Je me propose de profiter de cet article pour vous donner des exemples de ce qu'il faut et ne faut pas faire lors d'un diner semi-officiel. Meme si ce que je decris va vous paraitre parfois fastidieux, ne vous meprenez pas: l'ambiance du repas a toujours ete tres chaleureuse et conviviale, et les Chinois pardonnent toujours gentiment les erreurs que nous, etrangers, faisons. Je me sentais donc assez a l'aise parmi mes hotes.

Le chef du groupe, le 组长, zuzhang, nous accueillit a 18h a l'entree du restaurant qui se trouvait au deuxieme etage d'un immeuble banal de l'universite. Je ne sais pourquoi, je m'etais imaginee qu'on mangerait ensemble dans un petit restaurant. Mais en decouvrant le restaurant, sans doute le meilleur de l'universite, avec ses tapis rouges, lustres, boiseries, et nombre de salles privees, je compris le caractere semi-officiel de mon invitation et le statut de mes hotes.
Premiere decision: normalement, j'avais cours a 19h20 et je souhaitais m'y rendre, notamment parce qu'il faut signer la feuille de presence. Mais je compris tout de suite que je ne pourrais quitter mes hotes pour aller en cours, sous peine de les vexer.

 

Places et hierarchie:

En Chine, la place a laquelle on s'asseoit est tres importante, que ce soit au restaurant ou lors d'une reunion de travail. Meme lorsque la table est ronde, il y a des regles. Mes hotes avaient reserve une grande salle privee, parce que nous etions une dizaine. Cette salle contenait un salon avec canapes, tables basses et television pour le karaoke, ainsi qu'une grande table ronde a plateau tournant (voir la photo). Lorsque nous arrivames, nos hotes nous inviterent a nous asseoir. Mais, sagement, ma camarade et moi attendimes qu'ils nous placent. Si j'ai un conseil a vous donner sur votre attitude durant un repas officiel ou semi-officiel, c'est de ne jamais prendre d'initiatives.

Nous assistames alors a un evenement amusant: le chef de groupe et un autre homme se battirent en riant, chacun tentant de forcer l'autre a s'asseoir a une place de la table situee au fond de la salle, face a la porte. En fait, cette place est la place la plus importante. Le chef du groupe, ayant gagne la bataille, s'installa lui dos a la porte. J'appris que celui qui etait face a la porte, a la place la plus importante, etait le 班长, banzhang,  "chef de classe" des MBA (donc plus important que le chef de groupe). Et un de mes voisins m'apprit aussi que la place dos a la porte s'appelait... la place de l'addition! Quand j'y songe, je me demande comment auraient agi des Francais: la, la bataille avait consiste a obliger l'autre a s'asseoir a la meilleure place, donc a ne pas payer l'addition. Tres franchement, je ne suis pas sure qu'en France la bataille n'aurait pas ete en sens inverse: obliger l'autre a payer l'addition.

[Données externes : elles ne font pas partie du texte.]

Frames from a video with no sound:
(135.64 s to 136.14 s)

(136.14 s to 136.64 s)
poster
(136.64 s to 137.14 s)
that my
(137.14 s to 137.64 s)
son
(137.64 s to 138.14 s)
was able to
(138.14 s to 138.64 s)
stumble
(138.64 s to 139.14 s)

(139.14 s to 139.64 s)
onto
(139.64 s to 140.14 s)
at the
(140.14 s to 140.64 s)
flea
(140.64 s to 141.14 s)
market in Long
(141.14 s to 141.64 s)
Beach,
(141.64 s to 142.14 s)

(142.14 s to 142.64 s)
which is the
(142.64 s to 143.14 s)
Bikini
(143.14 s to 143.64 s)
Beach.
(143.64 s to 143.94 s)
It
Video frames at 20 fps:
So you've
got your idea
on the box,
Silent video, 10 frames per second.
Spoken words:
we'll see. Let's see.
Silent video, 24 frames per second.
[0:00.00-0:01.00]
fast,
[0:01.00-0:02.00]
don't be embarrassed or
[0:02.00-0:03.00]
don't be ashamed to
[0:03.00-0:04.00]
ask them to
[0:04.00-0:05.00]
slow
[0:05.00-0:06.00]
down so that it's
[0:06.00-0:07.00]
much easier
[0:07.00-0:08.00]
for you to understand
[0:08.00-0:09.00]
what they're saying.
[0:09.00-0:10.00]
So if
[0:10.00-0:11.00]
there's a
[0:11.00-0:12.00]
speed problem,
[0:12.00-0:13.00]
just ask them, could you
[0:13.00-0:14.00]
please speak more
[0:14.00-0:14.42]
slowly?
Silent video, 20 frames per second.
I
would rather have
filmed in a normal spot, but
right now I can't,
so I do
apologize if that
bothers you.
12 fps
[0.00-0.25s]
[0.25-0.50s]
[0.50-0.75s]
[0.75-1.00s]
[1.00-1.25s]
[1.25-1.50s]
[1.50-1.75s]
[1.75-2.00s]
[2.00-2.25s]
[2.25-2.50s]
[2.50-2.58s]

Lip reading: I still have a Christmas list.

Moi-meme, je fus placee a la droite du chef de classe (place a droite de la place face a la porte): c'etait la place d'honneur. Mes hotes me faisaient donc veritablement honneur, et vous comprenez qu'il ne m'etait pas possible de m'eclipser pendant le repas pour aller suivre mon cours... d'ailleurs, plus tard quand ils m'ont dit qu'ils me reinviteraient et que je leur ai dit que le mercredi j'avais cours, ils m'ont repondu en riant: "Mais dans un cours tu n'apprends rien, alors qu'avec nous tu prends de vrais cours sur la culture chinoise". Et finalement c'etait si vrai!

Ma camarade fut elle placee a gauche de la place face a porte. Mais je ne sais pas si sa place etait plus ou moins importante que d'autres. En effet, a ma droite se trouvait l'homme le plus age du groupe. J'imagine donc que sa place etait plus importante que celle de ma camarade. Mais en meme temps, celle-ci, en tant que doctorante, avait une position dans les etudes superieure a eux.

 

Hierarchie, familiarite et appellations:

Quand mes hotes se presenterent, j'essayai de les honorer par une phrase sympathique, et parfois de trouver un "surnom" correspondant a nos relations. Ces relations (关系, guanxi) me sont presentees tout de suite comme etant cordiales. La femme du groupe me dit a plusieurs reprises que je dois considerer ce groupe comme ma famille.

Cependant le chef de groupe m'appelait toujours "安小姐, An xiaojie", Melle An (安, An est mon nom de famille chinois), ce qui denotait une certaine distance, au sens ou c'etait la premiere fois que nous nous rencontrions. Par ailleurs, je pense que mes hotes ne savaient pas trop comment m'appeler, car ils ne devaient pas savoir que j'etais doctorante, ou alors le fait que je sois doctorante en France en non en Chine changeait leur perception et je n'etais pour eux qu'une "amie francaise".

Je voyais en effet bien la difference entre mon appellation et celle de ma camarade. Ils appelaient cette derniere, qui se nomme 胡 Hu, "胡博士, Hu boshi", c'est-a-dire "Docteur Hu" (j'imagine que cette appellation marche aussi avec des doctorants).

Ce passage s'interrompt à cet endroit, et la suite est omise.